Emphatic Camera Calibration With OpenCV
While trying to undistort his camera images, Chris walked into a store and asked to take a photo of their floor. Then things got really weird.
“I wrote a program that iterated through all possible grid sizes and looked at all images. Now I was finding grids. Ah ha! Turning to the documentation to figure out what exactly was going on, I noticed the function had a parameter,
flags, which could be set to enable certain grid finding techniques. I set one of the flags and the grids I could detect changed quite a bit.
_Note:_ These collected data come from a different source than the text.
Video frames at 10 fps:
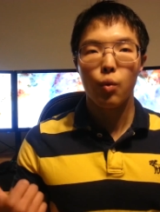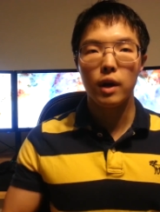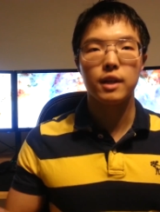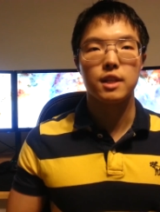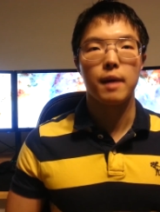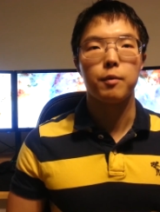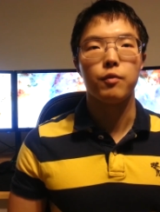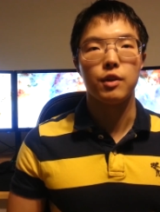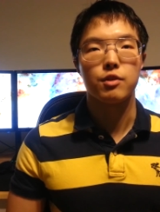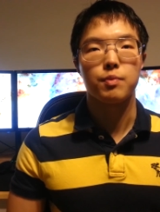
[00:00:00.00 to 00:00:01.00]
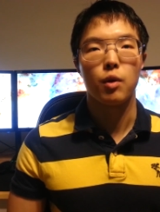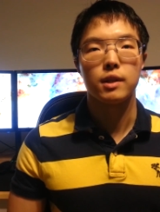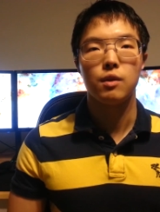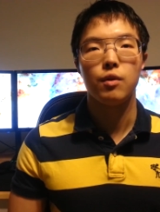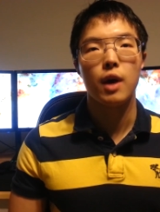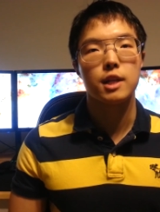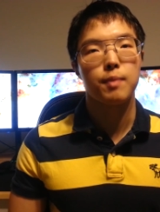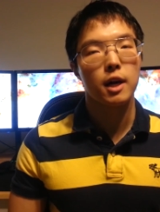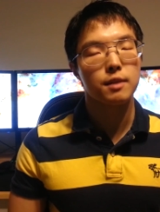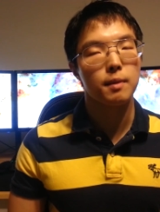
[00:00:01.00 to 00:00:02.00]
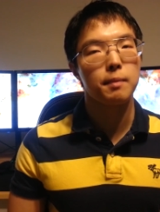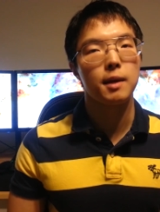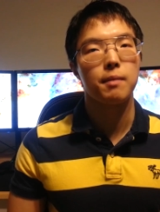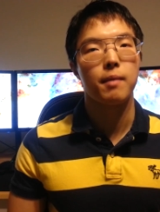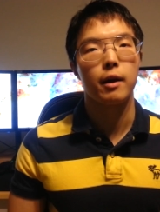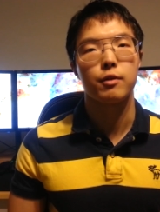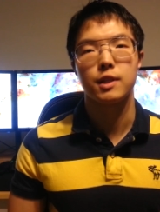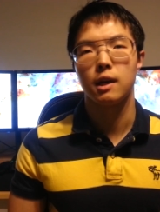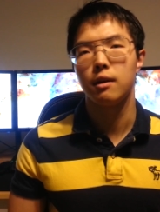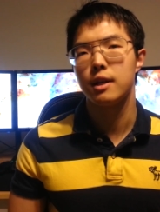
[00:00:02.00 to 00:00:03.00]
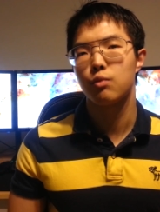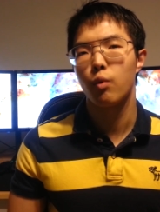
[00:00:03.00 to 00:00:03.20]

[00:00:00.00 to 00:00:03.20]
One example viewers point to as possibly being microstutter is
Now I added to my program another inner loop to iterate through all the detection modes.”
Dean Pomerleau, the creator of ALVINN, responded to Param Aggarwal with some cool stories about how ALVINN took advantage of confusion in the network to estimate how confident it was about its own steering ability:
“Using the OARE technique and a related one called Input Reconstruction Reliability Estimation (IRRE), ALVINN was able to localize itself (e.g. ‘I’ve reached the fork in the road!’), tell the human safety driver (me) when it needed help, arbitrate between networks trained on different road types, and even tell when there was crap on the windshield in front of the camera obstructing its view of the road.”
Uki riffs here on all of the various projects he could be working on, how he chooses to spend his limited time, and where that intersects with career development.
“The next part of the career development is keeping up with the computer science basics. Honestly, it does not matter how much programming you do on daily basis, you will not pass the “whiteboard hazing” without any preparation. I lost countless of interviews with fine companies like Amazon, to what I thought was a “power trip” of some engineer without any social skills in a cookie factory — for years I was saying, “Why do I need that? I can make good money on my own”. Only later, I have read books and articles on interviewing and realized that the “whiteboard” is simply a thing they do and that people prepare for it for months.”
“A voxel is a volume unit in space, similar to pixel in 2D images. I first constrained our space so x-dimension (front), y-dimension (L-R) varied between -30 and 30, and vertical dimension varied between -.1.5 and 1 m. I next constructed voxels of width and length .1 m and height 0.3125 m. I then computed maximum height in each voxel and used this value as the height of the point cloud in that voxel. This gave us a height map of 600X600X5 features. We specifically chose 5 height maps because Udacity’s data uses vlp-16 lidar and having more fine discretization can result in height slices without any points.”
What is a Kalman filter? Why do we use it? An gives a more intuitive explanation here than you will find on Wikipedia:
“Assume the car makes the lane change successfully to get in front of me, I still continuously observe the car and adjust my speed so my car can always stay in the safe zone. If the car goes slow, I predict the car will still be slow in the next seconds and I’ll stay at a slow speed behind it. However, if it suddenly goes fast, I can speed up a little bit (as long as under speed limit) and update my belief. What I did there is a continuous process of prediction and update.”